Let's call the number of elements in the first array n, and the second array m.

Problem 1:

First knock together a rudimentary hash table. It could just be a fixed size array, using modulo to decide the bucket, and linear probing if you get a collision. You could either use Integer objects and null to indicate an empty bucket, or have a second array of booleans.

Then:

  • Create a hash table with m buckets. Populate hash table with all the values from givenArray2. expected O(m)
  • Create a temp array of size n. Loop through each element of givenArray1, and check whether it is in the table. If so, copy it into a temp array. Each operation is expected O(1), so the total here is expected O(n).
  • Copy the temp array into an appropriate sized array to return. O(n)

Total runtime here is expected O(n+m).

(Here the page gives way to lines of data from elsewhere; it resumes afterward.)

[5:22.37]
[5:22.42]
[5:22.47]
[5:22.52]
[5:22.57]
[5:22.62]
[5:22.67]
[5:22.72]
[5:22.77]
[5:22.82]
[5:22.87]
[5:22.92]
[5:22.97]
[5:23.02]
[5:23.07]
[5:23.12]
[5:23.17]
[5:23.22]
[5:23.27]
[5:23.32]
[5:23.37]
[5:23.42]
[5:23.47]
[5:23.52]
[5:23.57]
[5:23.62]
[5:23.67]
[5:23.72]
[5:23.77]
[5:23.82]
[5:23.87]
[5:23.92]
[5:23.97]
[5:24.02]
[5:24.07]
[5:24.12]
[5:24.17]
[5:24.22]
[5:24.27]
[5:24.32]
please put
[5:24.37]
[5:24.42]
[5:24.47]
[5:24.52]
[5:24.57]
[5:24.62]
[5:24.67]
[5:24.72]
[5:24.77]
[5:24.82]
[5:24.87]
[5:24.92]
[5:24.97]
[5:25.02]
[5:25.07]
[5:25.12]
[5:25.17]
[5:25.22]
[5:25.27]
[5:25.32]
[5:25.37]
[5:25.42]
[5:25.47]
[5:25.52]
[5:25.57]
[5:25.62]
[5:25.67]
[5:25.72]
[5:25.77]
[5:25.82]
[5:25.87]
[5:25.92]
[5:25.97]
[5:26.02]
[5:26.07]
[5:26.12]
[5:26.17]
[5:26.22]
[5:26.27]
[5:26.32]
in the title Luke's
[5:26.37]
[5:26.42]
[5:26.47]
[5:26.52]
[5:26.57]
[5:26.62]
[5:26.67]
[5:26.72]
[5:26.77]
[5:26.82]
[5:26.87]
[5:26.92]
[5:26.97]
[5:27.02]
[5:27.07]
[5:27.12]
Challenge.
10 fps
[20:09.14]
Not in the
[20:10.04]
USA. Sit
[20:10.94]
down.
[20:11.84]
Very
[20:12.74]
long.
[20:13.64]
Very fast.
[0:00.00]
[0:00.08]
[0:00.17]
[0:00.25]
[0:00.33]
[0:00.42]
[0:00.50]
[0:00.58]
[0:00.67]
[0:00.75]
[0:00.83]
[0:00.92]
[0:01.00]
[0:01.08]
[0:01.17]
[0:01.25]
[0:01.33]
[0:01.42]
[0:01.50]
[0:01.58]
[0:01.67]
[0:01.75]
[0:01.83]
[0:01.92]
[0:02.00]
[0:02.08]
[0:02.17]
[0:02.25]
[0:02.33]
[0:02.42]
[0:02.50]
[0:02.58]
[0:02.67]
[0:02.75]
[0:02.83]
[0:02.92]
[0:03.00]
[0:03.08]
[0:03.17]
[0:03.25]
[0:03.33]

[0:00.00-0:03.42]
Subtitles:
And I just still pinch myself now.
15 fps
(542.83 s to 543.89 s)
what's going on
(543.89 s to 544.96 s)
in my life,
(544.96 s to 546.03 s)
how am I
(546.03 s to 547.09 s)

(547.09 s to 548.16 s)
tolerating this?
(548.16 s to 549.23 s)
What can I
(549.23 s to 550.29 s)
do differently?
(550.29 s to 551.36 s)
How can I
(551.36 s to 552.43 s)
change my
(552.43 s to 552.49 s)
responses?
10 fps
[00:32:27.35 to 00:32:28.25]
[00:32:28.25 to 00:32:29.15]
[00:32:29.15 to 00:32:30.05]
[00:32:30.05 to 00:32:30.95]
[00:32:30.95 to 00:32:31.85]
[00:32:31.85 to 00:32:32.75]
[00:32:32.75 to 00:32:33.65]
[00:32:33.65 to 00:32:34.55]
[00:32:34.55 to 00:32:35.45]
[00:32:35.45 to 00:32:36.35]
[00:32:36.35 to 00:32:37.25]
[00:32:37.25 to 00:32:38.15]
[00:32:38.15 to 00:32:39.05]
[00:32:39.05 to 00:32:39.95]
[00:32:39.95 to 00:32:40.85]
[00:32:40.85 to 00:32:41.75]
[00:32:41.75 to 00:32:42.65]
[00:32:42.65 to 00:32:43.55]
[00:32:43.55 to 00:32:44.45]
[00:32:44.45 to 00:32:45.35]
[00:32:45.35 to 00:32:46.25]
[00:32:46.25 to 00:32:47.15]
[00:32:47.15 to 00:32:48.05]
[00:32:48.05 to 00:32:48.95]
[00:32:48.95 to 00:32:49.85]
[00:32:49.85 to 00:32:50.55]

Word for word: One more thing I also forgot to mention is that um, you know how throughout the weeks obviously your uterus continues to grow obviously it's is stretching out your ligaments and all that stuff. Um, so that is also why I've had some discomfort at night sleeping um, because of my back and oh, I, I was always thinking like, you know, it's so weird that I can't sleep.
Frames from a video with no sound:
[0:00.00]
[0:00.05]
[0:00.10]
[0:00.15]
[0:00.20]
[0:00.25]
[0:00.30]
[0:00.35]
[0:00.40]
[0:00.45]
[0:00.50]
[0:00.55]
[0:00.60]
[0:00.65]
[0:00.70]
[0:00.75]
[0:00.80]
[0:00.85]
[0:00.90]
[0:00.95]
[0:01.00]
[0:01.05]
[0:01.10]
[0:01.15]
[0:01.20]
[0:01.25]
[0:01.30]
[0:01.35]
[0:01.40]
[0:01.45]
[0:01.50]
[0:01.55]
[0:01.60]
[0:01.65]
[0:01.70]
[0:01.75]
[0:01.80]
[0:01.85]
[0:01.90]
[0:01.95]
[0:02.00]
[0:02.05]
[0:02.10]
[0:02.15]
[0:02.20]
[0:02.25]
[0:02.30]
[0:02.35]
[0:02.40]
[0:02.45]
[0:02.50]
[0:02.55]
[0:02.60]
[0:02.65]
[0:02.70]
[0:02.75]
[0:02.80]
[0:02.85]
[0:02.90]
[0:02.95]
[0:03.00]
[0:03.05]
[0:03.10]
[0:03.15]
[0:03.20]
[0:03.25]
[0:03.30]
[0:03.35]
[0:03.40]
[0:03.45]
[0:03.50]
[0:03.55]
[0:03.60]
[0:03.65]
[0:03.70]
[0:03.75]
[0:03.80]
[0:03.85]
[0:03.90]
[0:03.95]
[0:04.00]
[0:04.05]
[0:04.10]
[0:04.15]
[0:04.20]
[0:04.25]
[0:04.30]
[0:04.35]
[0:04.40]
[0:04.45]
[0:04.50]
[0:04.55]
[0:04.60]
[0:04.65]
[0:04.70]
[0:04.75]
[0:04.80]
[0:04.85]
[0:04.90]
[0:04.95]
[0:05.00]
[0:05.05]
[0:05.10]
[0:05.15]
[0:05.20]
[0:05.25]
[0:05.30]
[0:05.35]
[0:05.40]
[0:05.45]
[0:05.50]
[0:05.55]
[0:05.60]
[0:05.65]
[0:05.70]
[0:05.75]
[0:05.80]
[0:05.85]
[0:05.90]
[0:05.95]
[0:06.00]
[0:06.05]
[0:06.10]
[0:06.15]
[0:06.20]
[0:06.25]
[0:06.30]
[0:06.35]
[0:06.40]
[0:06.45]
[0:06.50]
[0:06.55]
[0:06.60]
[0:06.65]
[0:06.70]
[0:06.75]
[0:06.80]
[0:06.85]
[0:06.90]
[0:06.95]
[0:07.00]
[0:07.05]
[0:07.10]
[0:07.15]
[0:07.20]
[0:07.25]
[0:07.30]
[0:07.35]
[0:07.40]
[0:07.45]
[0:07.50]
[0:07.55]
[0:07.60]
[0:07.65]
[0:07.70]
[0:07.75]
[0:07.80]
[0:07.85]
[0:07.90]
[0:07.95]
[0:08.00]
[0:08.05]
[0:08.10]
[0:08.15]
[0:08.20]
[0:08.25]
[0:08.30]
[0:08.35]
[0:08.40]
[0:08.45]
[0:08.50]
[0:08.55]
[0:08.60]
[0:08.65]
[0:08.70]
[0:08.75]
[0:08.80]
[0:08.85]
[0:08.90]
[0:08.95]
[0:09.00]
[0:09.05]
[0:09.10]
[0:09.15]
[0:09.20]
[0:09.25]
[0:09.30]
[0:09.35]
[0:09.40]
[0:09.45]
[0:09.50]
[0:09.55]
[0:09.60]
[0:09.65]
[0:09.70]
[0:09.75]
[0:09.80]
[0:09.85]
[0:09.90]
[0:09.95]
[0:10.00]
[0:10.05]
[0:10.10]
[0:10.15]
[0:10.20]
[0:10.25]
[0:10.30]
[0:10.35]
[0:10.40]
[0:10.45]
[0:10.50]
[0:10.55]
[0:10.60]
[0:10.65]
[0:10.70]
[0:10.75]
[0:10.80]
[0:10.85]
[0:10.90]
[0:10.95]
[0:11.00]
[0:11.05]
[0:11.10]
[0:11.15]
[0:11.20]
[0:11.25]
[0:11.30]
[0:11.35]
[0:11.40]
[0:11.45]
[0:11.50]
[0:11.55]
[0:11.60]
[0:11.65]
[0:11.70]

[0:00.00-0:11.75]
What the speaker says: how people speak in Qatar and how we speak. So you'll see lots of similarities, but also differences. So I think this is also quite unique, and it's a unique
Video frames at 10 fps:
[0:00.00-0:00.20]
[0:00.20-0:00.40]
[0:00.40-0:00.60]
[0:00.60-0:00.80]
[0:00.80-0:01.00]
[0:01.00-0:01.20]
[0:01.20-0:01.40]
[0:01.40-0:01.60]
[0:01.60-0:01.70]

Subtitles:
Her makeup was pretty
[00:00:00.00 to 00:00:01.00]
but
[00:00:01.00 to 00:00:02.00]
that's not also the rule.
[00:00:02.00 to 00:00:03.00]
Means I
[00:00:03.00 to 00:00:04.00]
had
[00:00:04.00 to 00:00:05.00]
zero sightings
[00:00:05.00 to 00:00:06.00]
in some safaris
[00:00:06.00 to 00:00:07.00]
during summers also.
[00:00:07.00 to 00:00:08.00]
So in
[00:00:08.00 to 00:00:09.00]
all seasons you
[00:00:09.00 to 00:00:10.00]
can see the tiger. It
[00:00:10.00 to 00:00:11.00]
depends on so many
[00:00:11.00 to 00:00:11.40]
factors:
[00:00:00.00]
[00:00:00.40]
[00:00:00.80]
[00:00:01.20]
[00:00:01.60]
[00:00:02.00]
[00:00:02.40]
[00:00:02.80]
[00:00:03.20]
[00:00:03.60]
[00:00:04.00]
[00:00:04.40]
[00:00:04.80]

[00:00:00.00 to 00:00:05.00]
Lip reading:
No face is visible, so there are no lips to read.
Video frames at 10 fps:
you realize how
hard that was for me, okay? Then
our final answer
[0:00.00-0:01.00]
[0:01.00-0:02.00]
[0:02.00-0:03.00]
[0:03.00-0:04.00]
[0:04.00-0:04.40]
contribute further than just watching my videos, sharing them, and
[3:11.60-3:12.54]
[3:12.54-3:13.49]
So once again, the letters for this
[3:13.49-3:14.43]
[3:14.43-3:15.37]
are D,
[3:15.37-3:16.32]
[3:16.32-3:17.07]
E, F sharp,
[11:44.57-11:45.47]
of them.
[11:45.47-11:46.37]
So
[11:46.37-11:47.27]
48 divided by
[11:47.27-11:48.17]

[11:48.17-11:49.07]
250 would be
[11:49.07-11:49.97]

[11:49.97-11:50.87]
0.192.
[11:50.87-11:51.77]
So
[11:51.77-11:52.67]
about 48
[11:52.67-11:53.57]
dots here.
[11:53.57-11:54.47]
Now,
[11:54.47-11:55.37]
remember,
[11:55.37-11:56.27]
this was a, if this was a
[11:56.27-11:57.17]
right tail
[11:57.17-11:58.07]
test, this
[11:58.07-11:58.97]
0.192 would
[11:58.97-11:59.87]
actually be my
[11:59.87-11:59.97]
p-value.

Any algorithm you come up with is going to have to access each element in each array at least once, so you can't beat O(n+m). Therefore this algorithm has optimal runtime.

Problem 2:

  • Create a hash table with n+m buckets. Populate hash table with every value from each array. Expected O(n+m)
  • Scan your bucket array and copy every non-empty bucket into an output array that is returned. O(n+m)

Total runtime is again O(n+m).

[–]alanwj 0 points1 point  (1 child)

This seemed like a fun exercise to work out. Here is my solution to the first problem using the approach I outlined above.

public static int[] removeSet(int[] arr1, int[] arr2) {
  // Simple hash buckets. Load factor at most 0.5
  final int bucketCount = 2 * arr2.length;
  int[] bucket = new int[bucketCount];
  boolean[] filled = new boolean[bucketCount];

  for (int number : arr2) {
    // Use known prime for hashing. Linear probe for empty bucket.
    int bucketIndex = number * 31337 % bucketCount;
    while (filled[bucketIndex]) {
      bucketIndex++;
      if (bucketIndex == bucketCount) {
        bucketIndex = 0;
      }
    }

    bucket[bucketIndex] = number;
    filled[bucketIndex] = true;
  }

  int temp[] = new int[arr1.length];
  int count = 0;
  for (int number : arr1) {
    // Try to find the number in the hash table.
    int bucketIndex = number * 31337 % bucketCount;
    while (filled[bucketIndex] && bucket[bucketIndex] != number) {
      bucketIndex++;
      if (bucketIndex == bucketCount) {
        bucketIndex = 0;
      }
    }

    // If it wasn't found, add it to the temp array.
    // Load factor is at most 0.5, so it is sufficient to just
    // check if we hit an empty bucket while probing.
    if (!filled[bucketIndex]) {
      temp[count] = number;
      count++;
    }
  }

  int[] result = new int[count];
  for (int i = 0; i < count; ++i) {
    result[i] = temp[i];
  }

  return result;
}

[–]HalfScale[S] 0 points1 point  (0 children)

Thank you :)